Sunday, 18 May 2014

OUGD602 // Personal Branding // Stationery

After creating the logo and being happy with the use of the typeface, I could move on and start to design the printed stationery. For this I am going to create a letterhead, invoice, quotation and compliment slip. 

Initially I took the letterhead and experimented with the design and layout of that before turning to the rest of the products. I thought if I could a layout worked out for the letterhead the invoice and quotation can carry that same design and just be adapted to fit the content. 

Sticking with the aesthetic from the logo, I wanted to create a layout which had a simple design and layout so that the content can be clearly visible, as with these products it is very important the client can see the information they need. 

With an approach to doing this I had to think about splitting the information into different sections to clearly divide the clients info, my info and the content of the product. To achieve this, I looked at using columns within the design to show a divide within the information. 
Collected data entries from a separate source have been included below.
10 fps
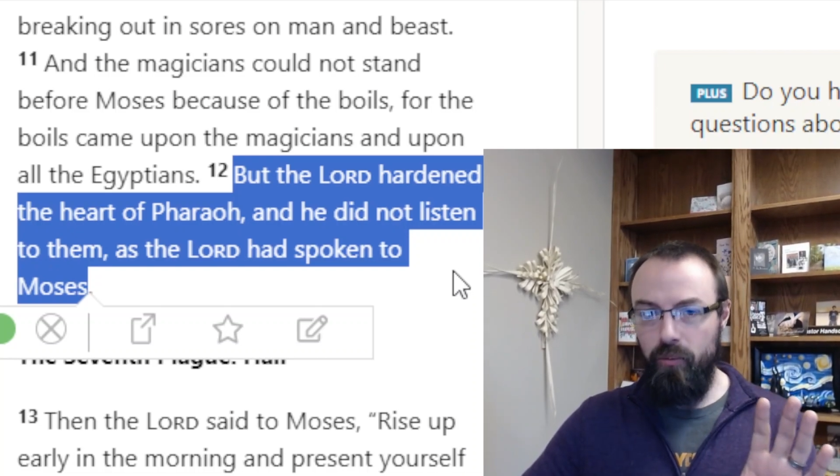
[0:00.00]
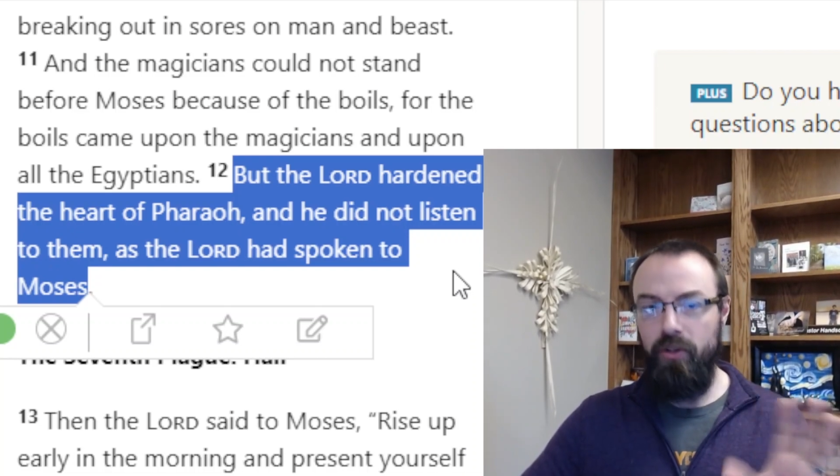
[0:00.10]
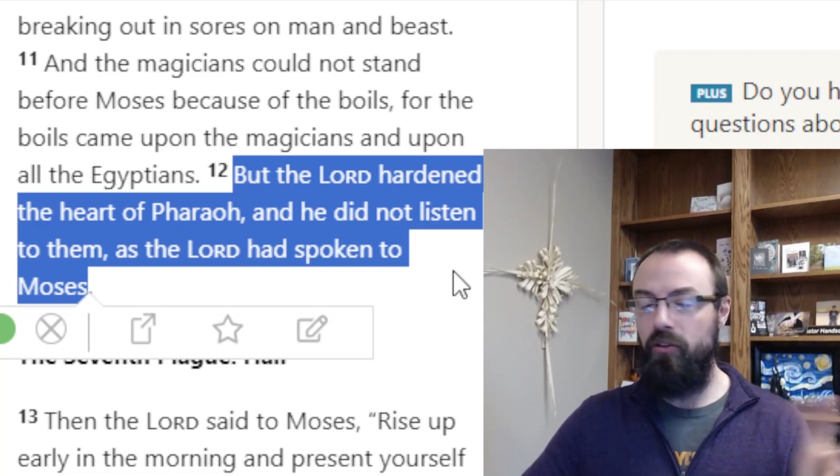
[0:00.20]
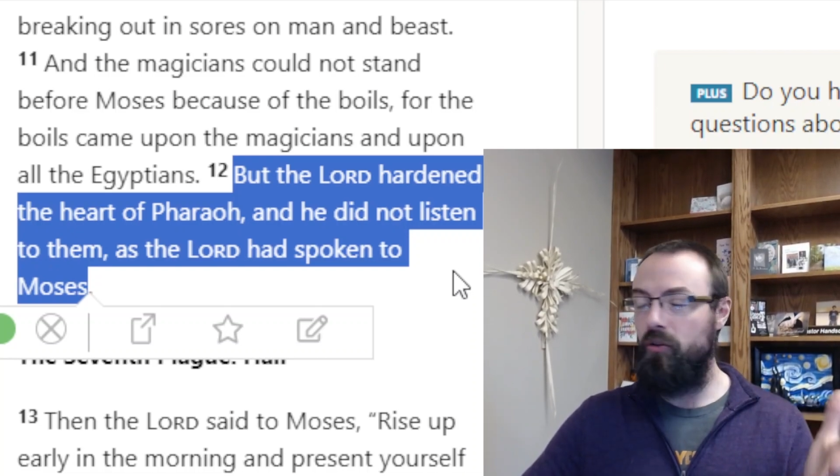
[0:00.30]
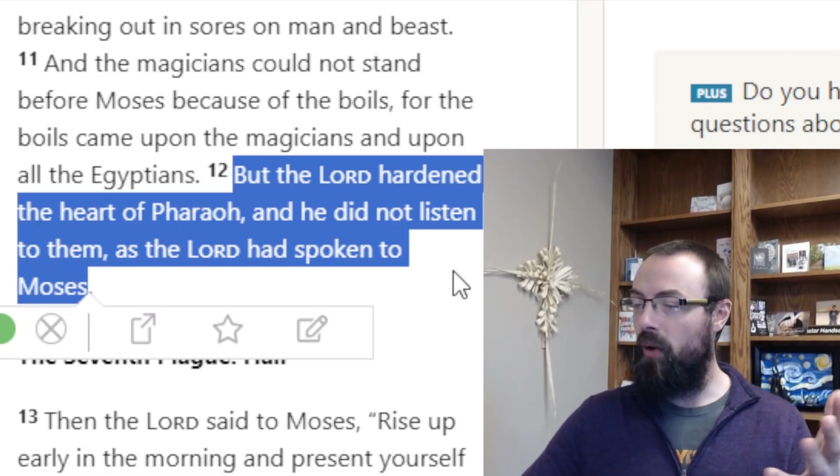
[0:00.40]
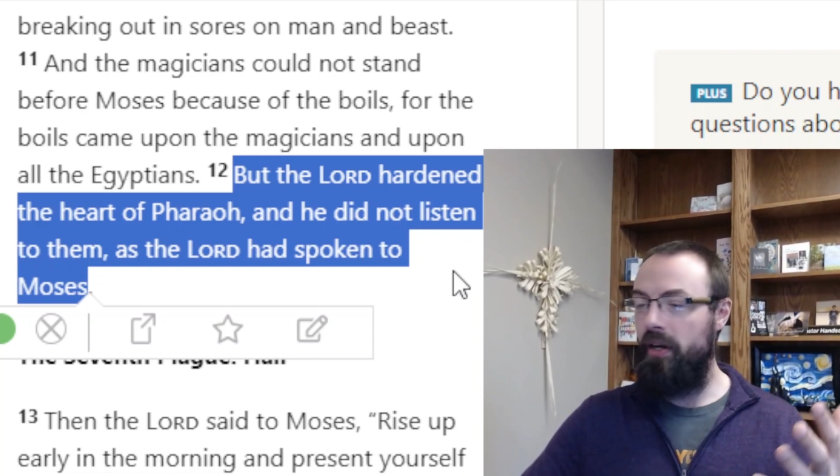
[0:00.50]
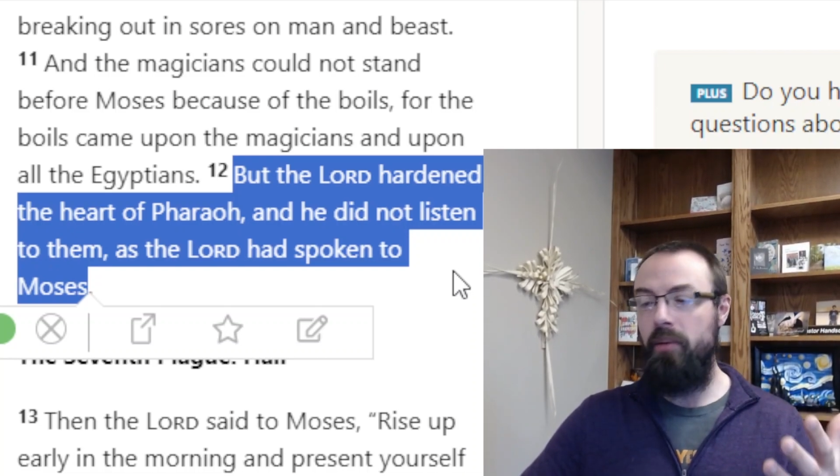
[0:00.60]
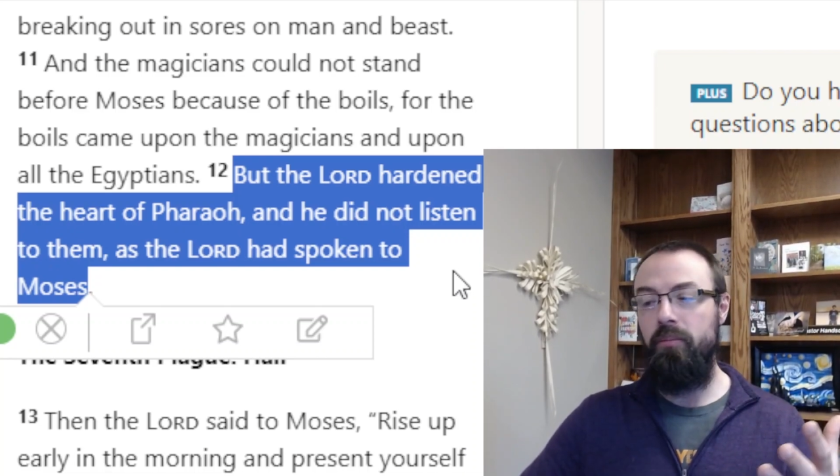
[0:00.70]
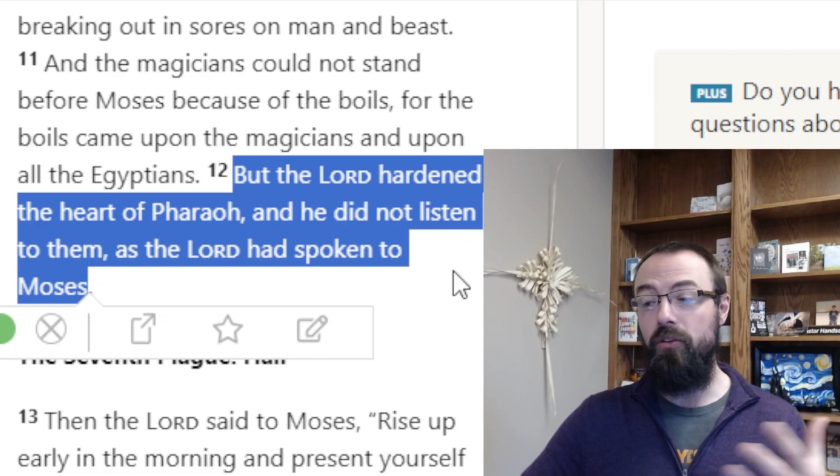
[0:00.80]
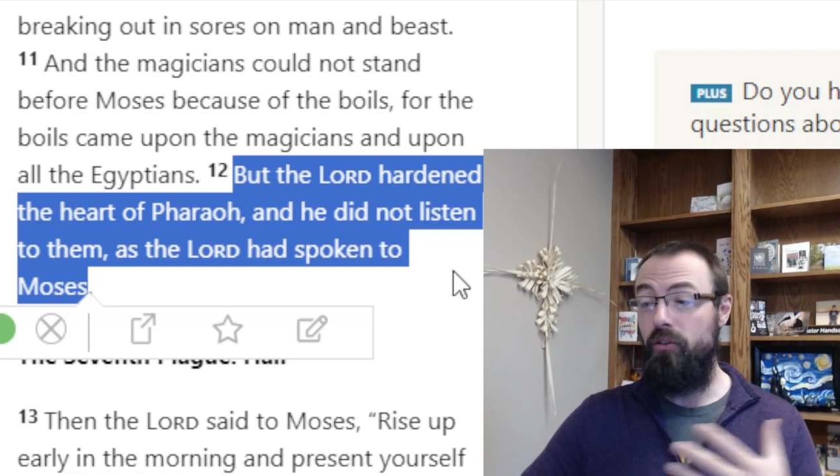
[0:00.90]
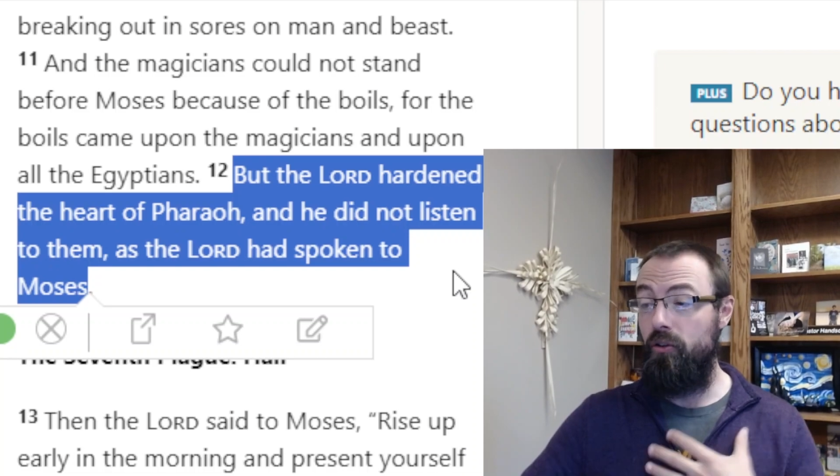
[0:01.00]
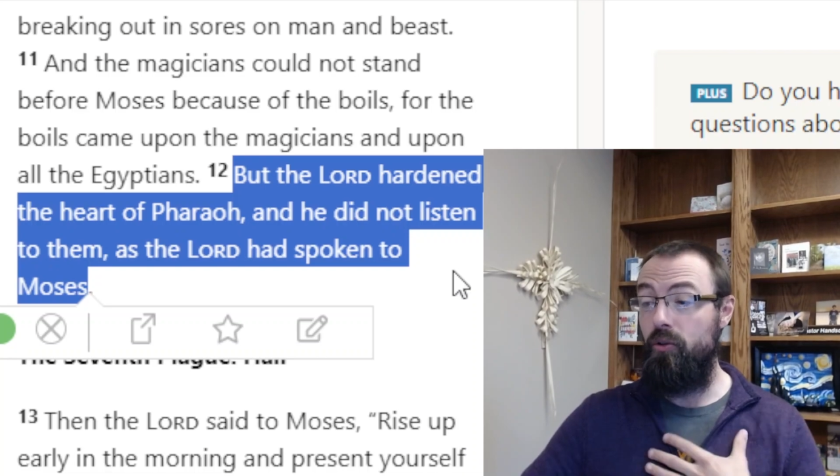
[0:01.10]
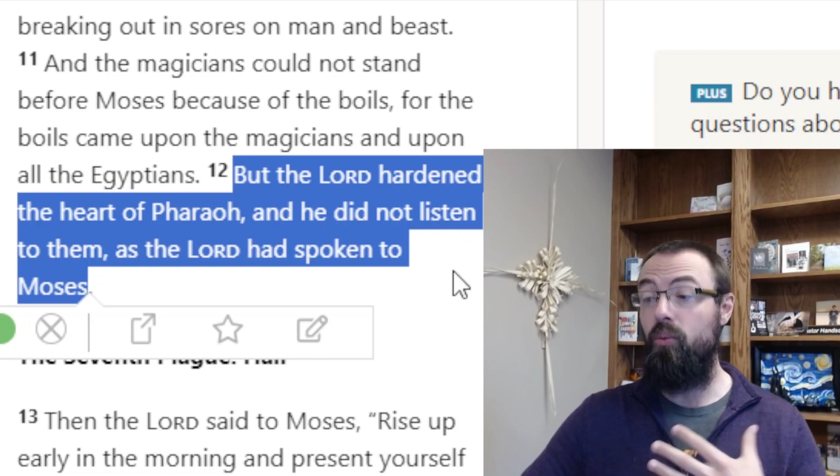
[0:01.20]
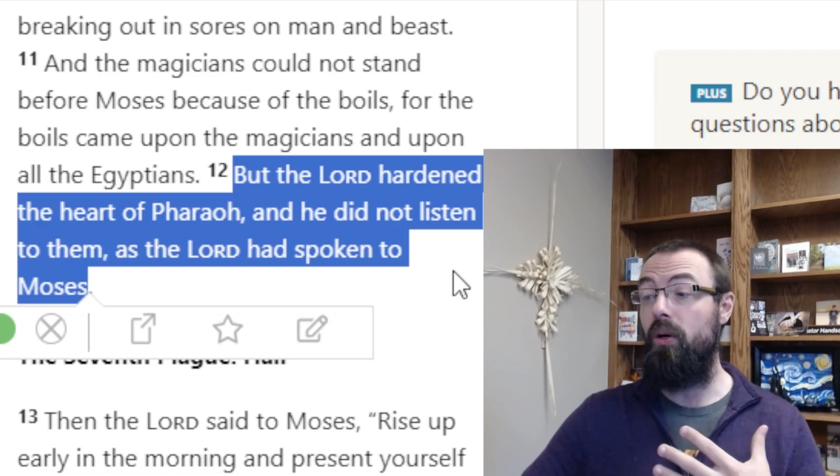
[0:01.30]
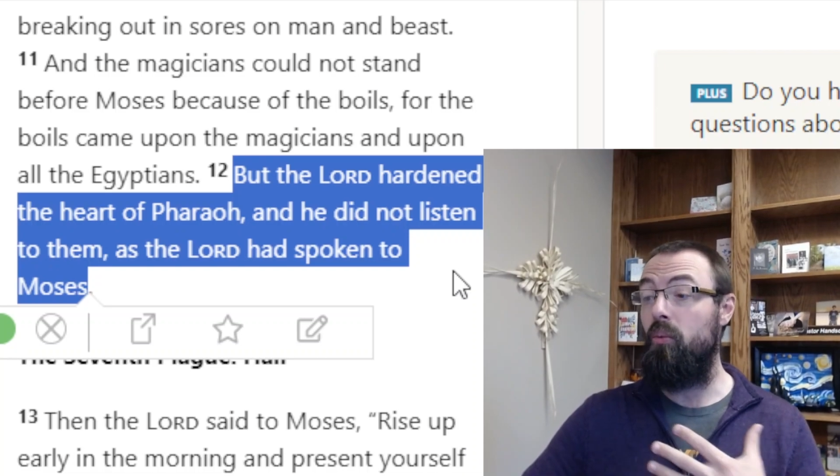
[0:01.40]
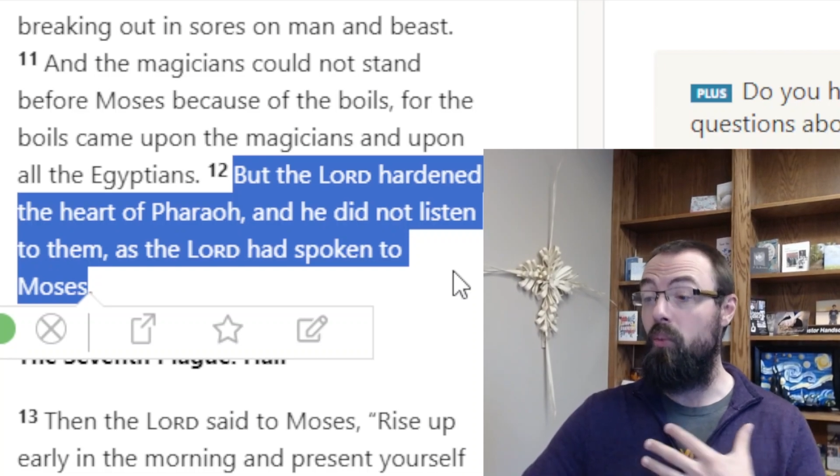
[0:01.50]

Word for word: We just want him to do what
The first layout takes a very minimal approach and uses a single thin stroked line to separate the information in the left hand column to the content. Using a grid which splits the page down into columns, I have taken a 2:1 ratio approach to split the page into two columns. The content of the product is most important so this needs a larger content area. The column on the left holds all the information for both the client and my information. 

I feel that this layout does work in some ways, as it clearly split the information up and having all the details grouped together in one area, works well to identify the information and give space for the main content of the product. But I do think this is too minimal for the design. There is too much white space for my liking and it doesnt feel like a considered design. 

This second design, takes a different approach. Here I have split the information up my taking the top section of the page to display all my information, the remainder of the page is the content of the product and the client information, sticking the 2:1 ratio within the design, the information is clearly split up and doesnt need the line between the client info and content area. 

I don't particularly like the idea of having my information at the top, I think that this creates an unbalanced design as it feel very top heavy and your eyes are attracted to that area straight away. But I do like the use of the horizontal lines, which define the design more, making sense of the space within the product. 

Taking ideas from both the designs, I have mixed them together to create this layout. Here I have the idea of using the horizontal lines which defines the top and bottom of the product. Having the line beneath the logo creates a header area and shows that this is my identity. The main content area still uses the 2:1 ratio, which splits the space up well and with the spacing between the two columns you can clearly identify the two separate sections. With a more defined spacing within the information column, the user will be able to see the client information and my information better. 

I think this design is a good mix of the two above, this feels like a more considered layout, which takes advantage of the format and space within the product. This works well as an overall design and as a template to use for the remainder of the products as the main content area can be adapted to hold the content of each product. 

Taking the final layout which I choose to use, the only adaptation I did on the letter head was taking away the 'nathan bolton design' header at the top of the page. I decided that this was unnecessary, it wasn't needed within the design and the clients know who they are dealing with, it was redundant to the design of the product.  


Using the letterhead as a template I could adapt this to create the quotation product. With the set up of using the 2:1 column ratio, the needed information could be added to the left hand column. Pushing my information further down the page, creates more room for the needed information - this takes the form of job number, descriptions, client addresses. The main content area of the product has been adapted to hold the information of the quotation. Taking the idea of the lines within the letterhead design, I have used these to separate the main content area and create a table within the page. This clearly defines the different job specs and prices of each job entailed, with the totals being added and recorded at the bottom of the page. 

This template has worked really well for this product, the splitting of the information has been easy due to the two column layout and the main content area is large enough to accomodate the information of the quotation. 

The final product to design was the invoice. Again using the template and taking the quotation product as one that I could adapt. The information was very similar to the quotation product. Futher information needed to be added, but with the design it was pretty much identical. The main content area of this product was larger as it has all the product information and prices involved, but with the template being pretty simple, this could all fit in easily and still create a balanced design. 


The compliment slip is always a strange product to design. Im not entirely sure if you do actually need a compliment slip, I don't particularly like the feel of compliment slips and the wording that most people tend to use within them. They feel too formal and mostly unnecessary for what people use them for. 

I still wanted the idea of a compliment slip and a product which was branded that I can write a quick note or something on when sending out products, but I didnt want it have that aesthetic of a compliment slip. 

Looking at the format of it, I think that the standard size is too big and a massive waste of space, I reduced the size and created a more compact rectangular shape that was more in proportion to each other than the standard size.   

From the letterhead, I liked the line being put underneath the logo and it created a header on the page, but I thought carry that aspect through the compliment slip, would tie all the products together and this defines the compliment slip. The line rules the bottom of the page and gives and area which a personalised message can be added to. 

As I said before, I wanted to take away the idea of the compliment slip and the common identity of one, I don't think that having all your details on a compliment slip is necessary, whenever you use the product it is to someone that you have previously spoken to or that have come to you to ask for samples, so they already know who you are and have your details, therefore I see them as redundant information that is just there for the sake of it. 

With this in mind, I have just added my website address to the compliment slip and thats all the information that will be displayed.